Open GoogleCodeExporter opened 9 years ago

GoogleCodeExporter commented 9 years ago
I have a suggestion for the addition of chromatic intervals to 
mingus.core.intervals (to allow for chromaticism within a key):

Diminished intervals:
Diminished First (d1)   Negative one half step (ex. C to B)
Diminished Second (d2)  Zero half steps (the same note; ex. D to D)
Diminished Third (d3)   Two half steps (ex. G# to Bb)
Diminished Fourth (d4)  Four half steps (ex. C# to F)
Diminished Fifth (d5)   Six half steps (ex. D to Ab)
Diminished Sixth (d6)   Seven half steps (ex. C to Abb)
Diminished Seventh (d7) Nine half steps (ex. D to Cb)
Diminished Eighth (d8)  Eleven half steps (ex. C to Cb)

Augmented intervals:
Augmented First (A1)    One half steps (ex. C to C#)
Augmented Second (A2)   Three half steps (ex. F to G#)
Augmented Third (A3)    Five half steps (ex. E to Gx)
Augmented Fourth (A4)   Six half steps (ex. D to G#)
Augmented Fifth (A5)    Eight half steps (ex. C to G#)
Augmented Sixth (A6)    Ten half steps (ex. G to E#)
Augmented Seventh (A7)  Twelve half steps (ex. E to Dx)
Augmented Eighth (A8)   Thirteen half steps (ex. F to F#)

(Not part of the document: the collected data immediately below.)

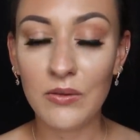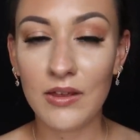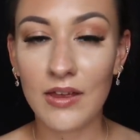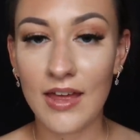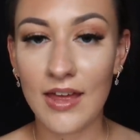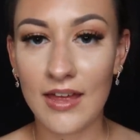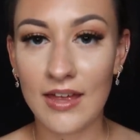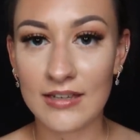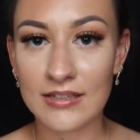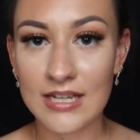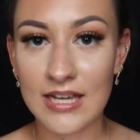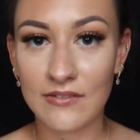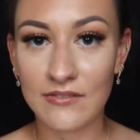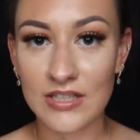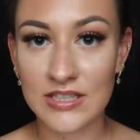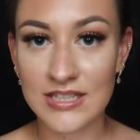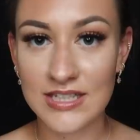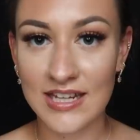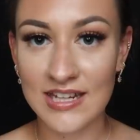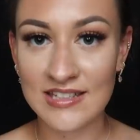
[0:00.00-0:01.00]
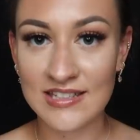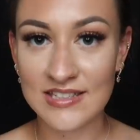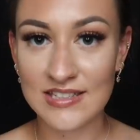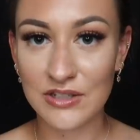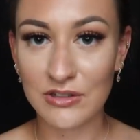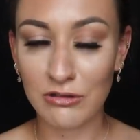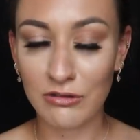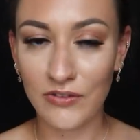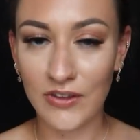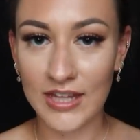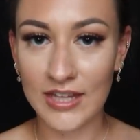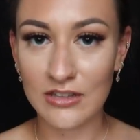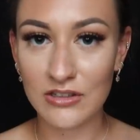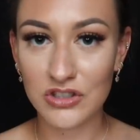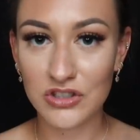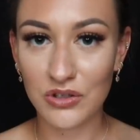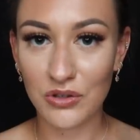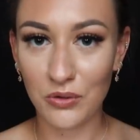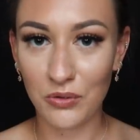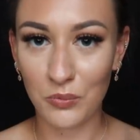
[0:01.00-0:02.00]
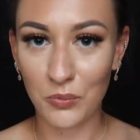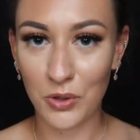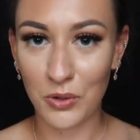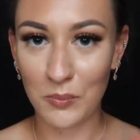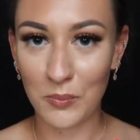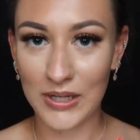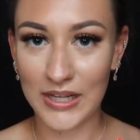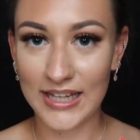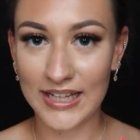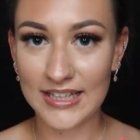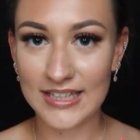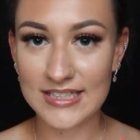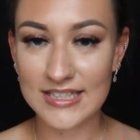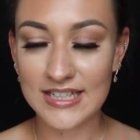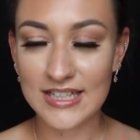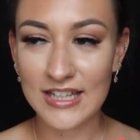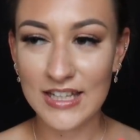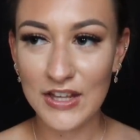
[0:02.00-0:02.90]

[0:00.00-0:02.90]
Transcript: and have a taste of each on one plate,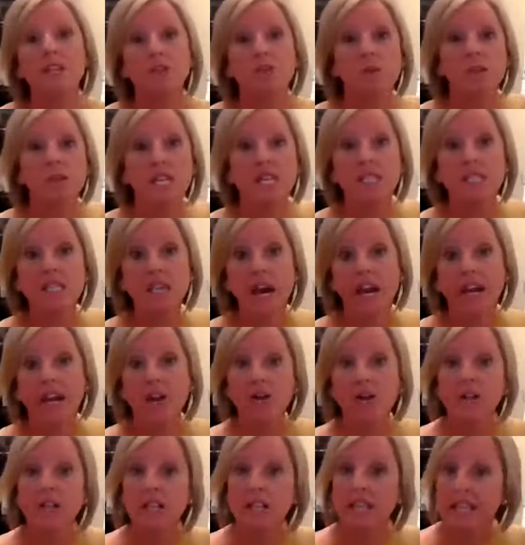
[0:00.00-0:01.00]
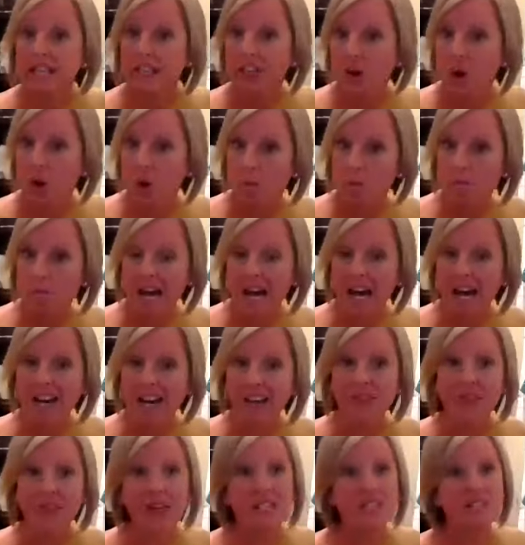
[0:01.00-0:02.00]
do an entire clean home pack
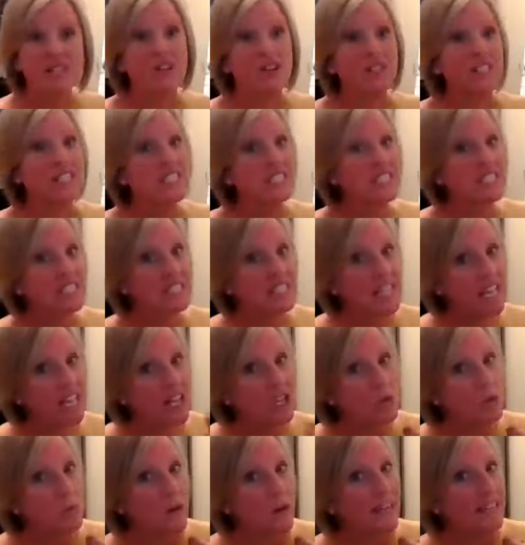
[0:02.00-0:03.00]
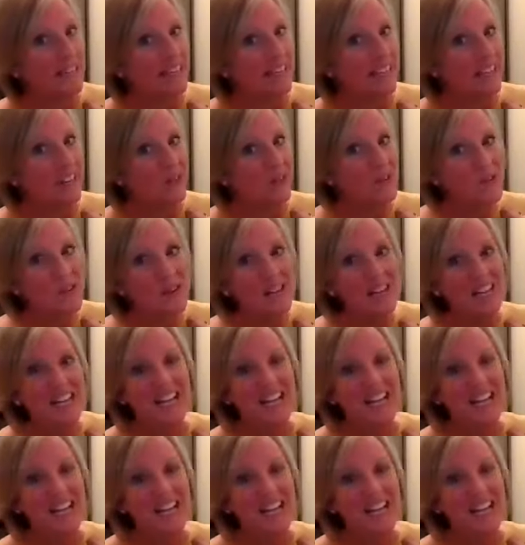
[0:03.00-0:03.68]
that is on sale right now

And, to be thorough, perhaps even:
If the octave is kept track of.
Perfect intervals:
Perfect Unison(P1)            Zero half (ex. C-4 to C-4)
Perfect Octave(P8)            Thirteen half steps (ex. C-4 to C-5)

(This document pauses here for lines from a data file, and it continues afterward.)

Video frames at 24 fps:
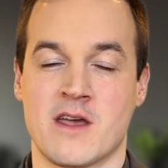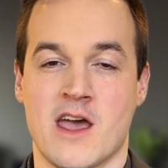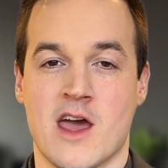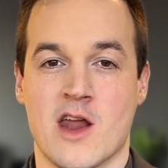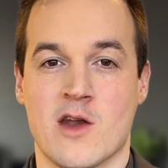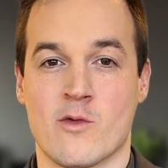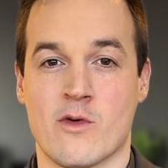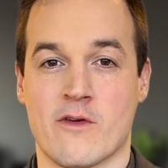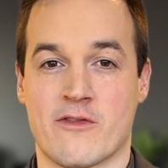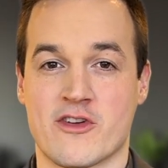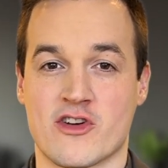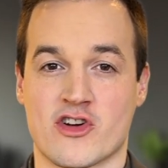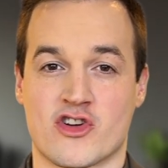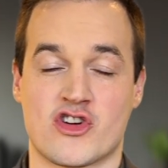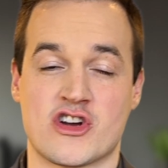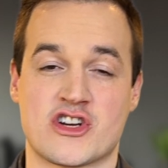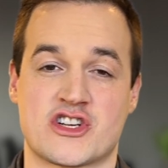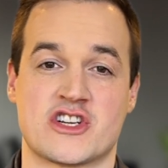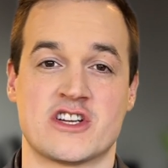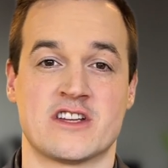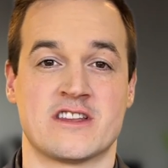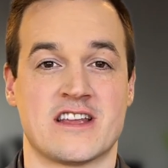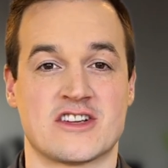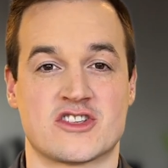And if you're a
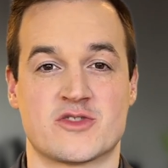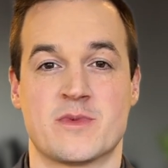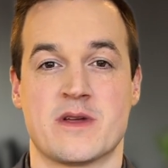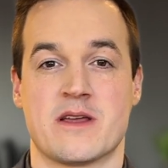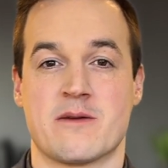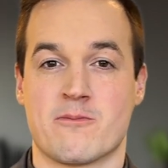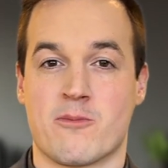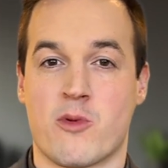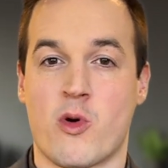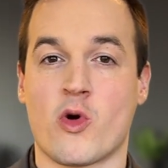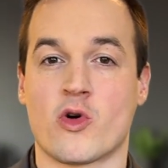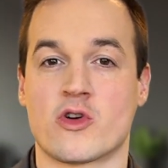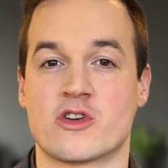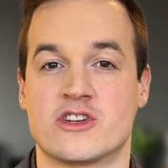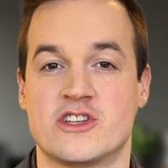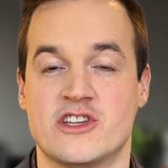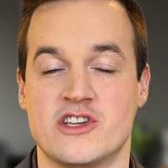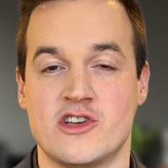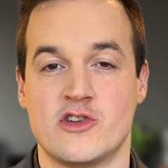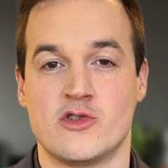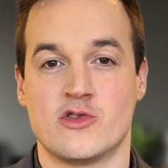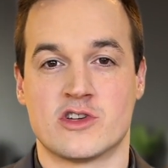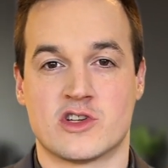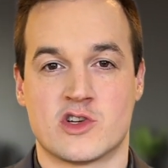Christian, that should be important to
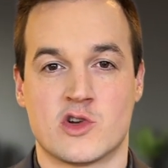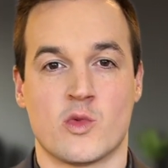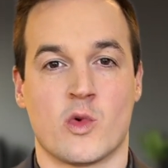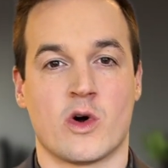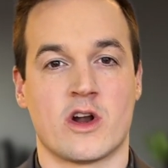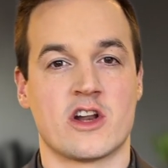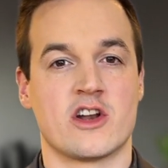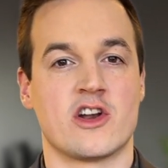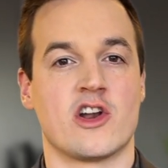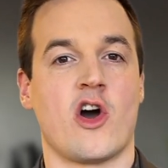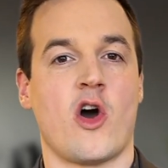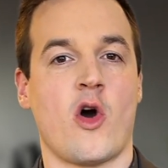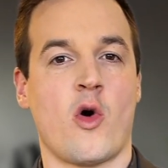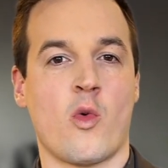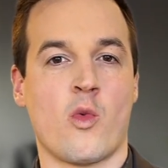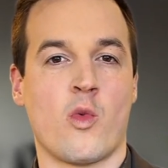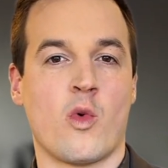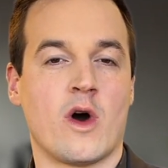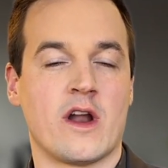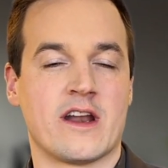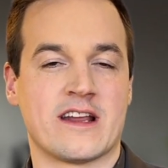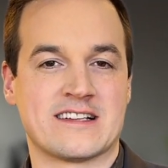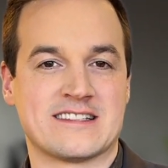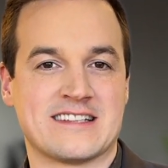you and you want to know
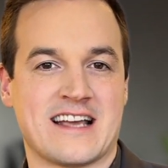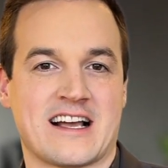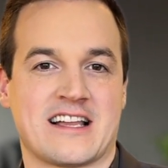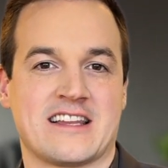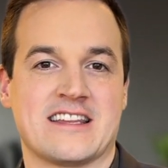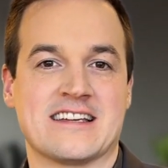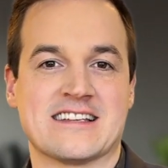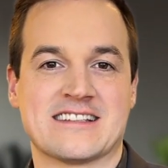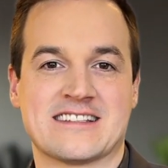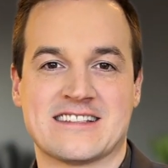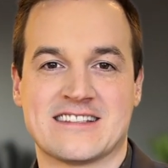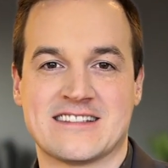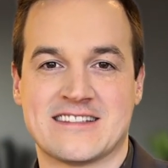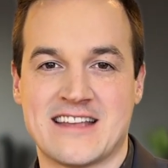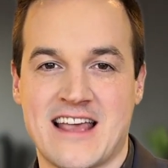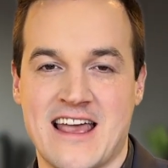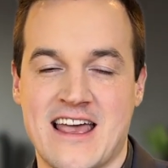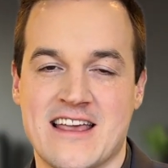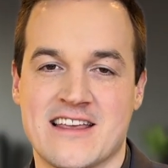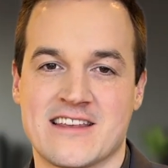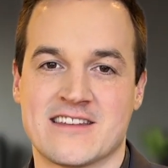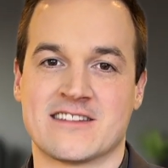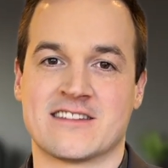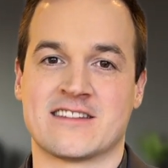what exactly it
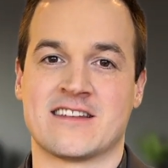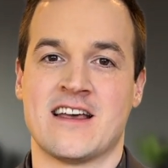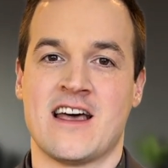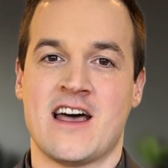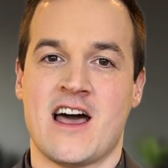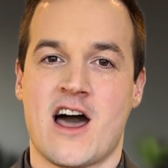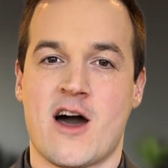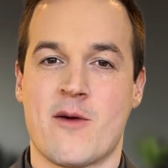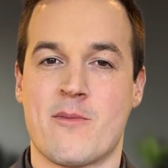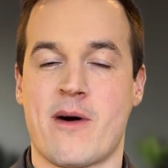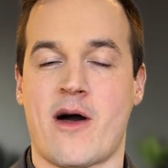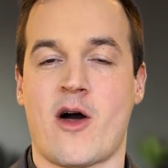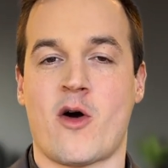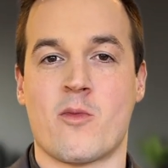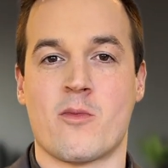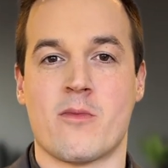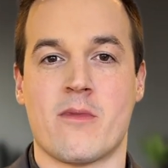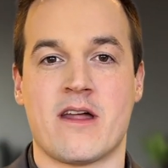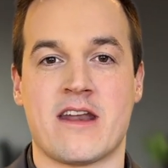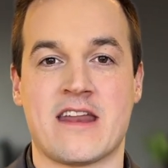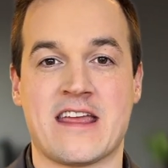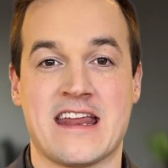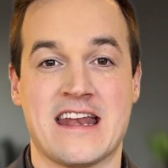says about money.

If you are open to it, I'd very much like to contribute. I have a BM in music 
theory from SFSU and am in my final term studying computer science at CSU 
Chico. Since this is a fairly simple issue could I try to work on this for you? 
Thank you.

Original issue reported on code.google.com by OrtalisM...@gmail.com on 20 Feb 2013 at 7:53

GoogleCodeExporter commented 9 years ago
I looked at the intervals.py file and I see now that you have functions for 
major and minor unisons, fourths and fifths. I think perfect intervals 
(unisons, fourths, fifths, octaves) are generally considered to be made 
diminished (rather than minor) when making the interval a half-step less and 
augmented (rather than major) when making the interval a half-step more. There 
may be some different naming conventions, but I think many users (such as 
myself) would be expecting diminished and augmented in place of minor and major 
in these cases.

In any case, some of these other chromatic intervals are without functions.

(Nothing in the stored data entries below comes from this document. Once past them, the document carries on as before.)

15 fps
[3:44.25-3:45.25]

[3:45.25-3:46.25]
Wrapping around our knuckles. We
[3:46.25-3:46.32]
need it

Original comment by OrtalisM...@gmail.com on 26 Feb 2013 at 4:34

GoogleCodeExporter commented 9 years ago
I have made some changes to intervals.py to fix the issues above, particularly 
that perfect intervals may be made diminished or augmented not minor and major, 
I've also added doubly diminished, doubly augmented. Other additions are 
diminished and augmented for all other intervals and redundant functions of 
first and unison intervals of all qualities since people might use either name 
- although I would think only a perfect unison would be referred to as a 
unison, and all others would be firsts. I have also modified determine() to 
reflect these interval names (particularly for perfect intervals).

If possible, I would like to officially contribute this file.